ACTIVITY: Task for the records below: please copy exactly, and only, the lines from the one containing "[1112.26-1113.28s]" to the last line, both included, leaving out the pictures.

EXERCISE MATERIAL:
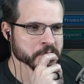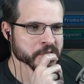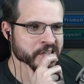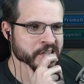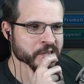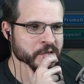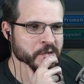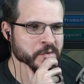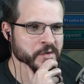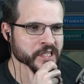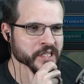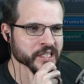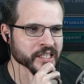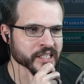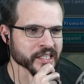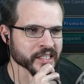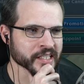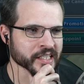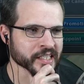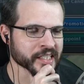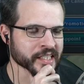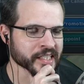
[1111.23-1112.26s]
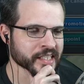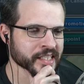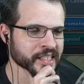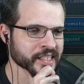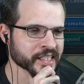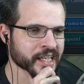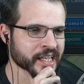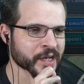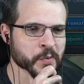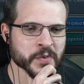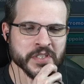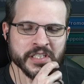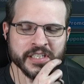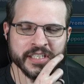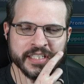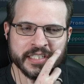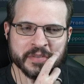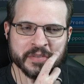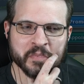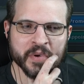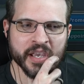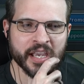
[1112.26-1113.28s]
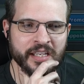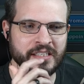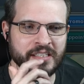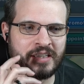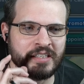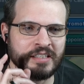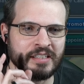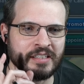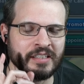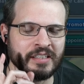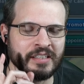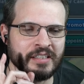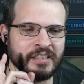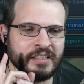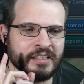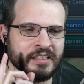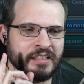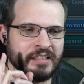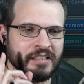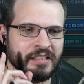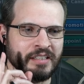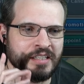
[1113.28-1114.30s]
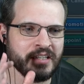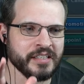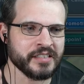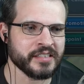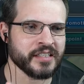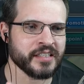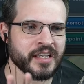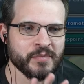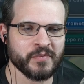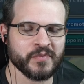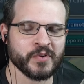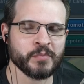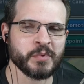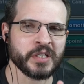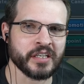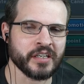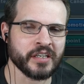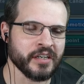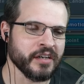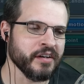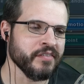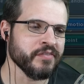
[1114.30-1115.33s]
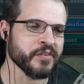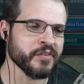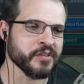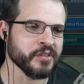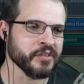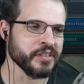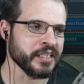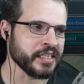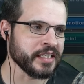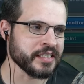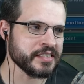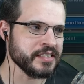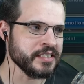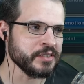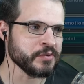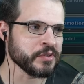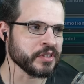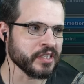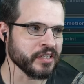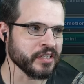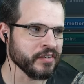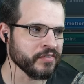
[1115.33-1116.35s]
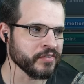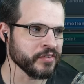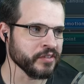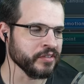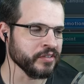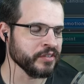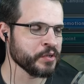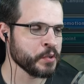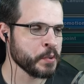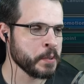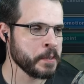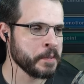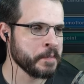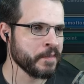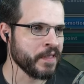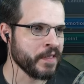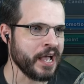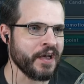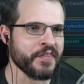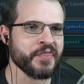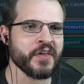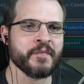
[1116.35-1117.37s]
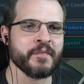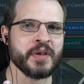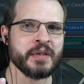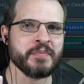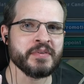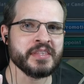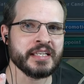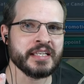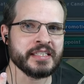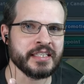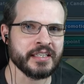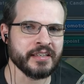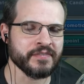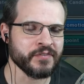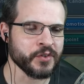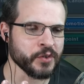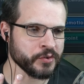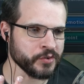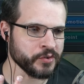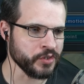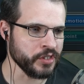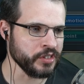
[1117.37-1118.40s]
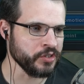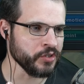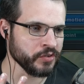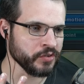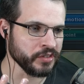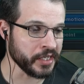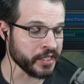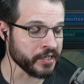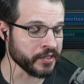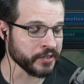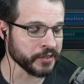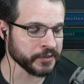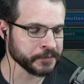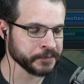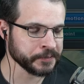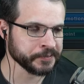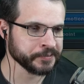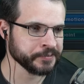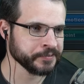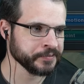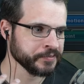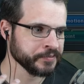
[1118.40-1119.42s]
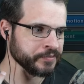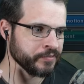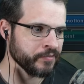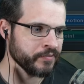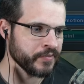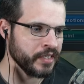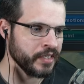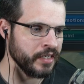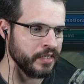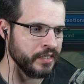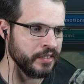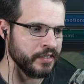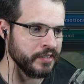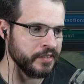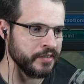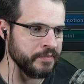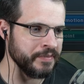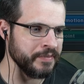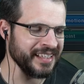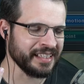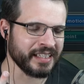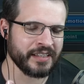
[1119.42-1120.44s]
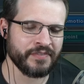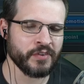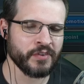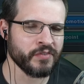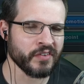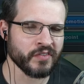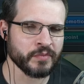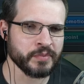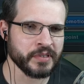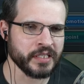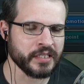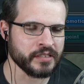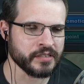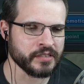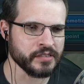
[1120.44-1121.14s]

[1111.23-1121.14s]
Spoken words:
Okay. I wasn't expecting it to come from a governor, like a secret governor. I thought maybe they'd give your leader, like if you've ever played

TASK RESPONSE:
[1112.26-1113.28s]
[1113.28-1114.30s]
[1114.30-1115.33s]
[1115.33-1116.35s]
[1116.35-1117.37s]
[1117.37-1118.40s]
[1118.40-1119.42s]
[1119.42-1120.44s]
[1120.44-1121.14s]

[1111.23-1121.14s]
Spoken words:
Okay. I wasn't expecting it to come from a governor, like a secret governor. I thought maybe they'd give your leader, like if you've ever played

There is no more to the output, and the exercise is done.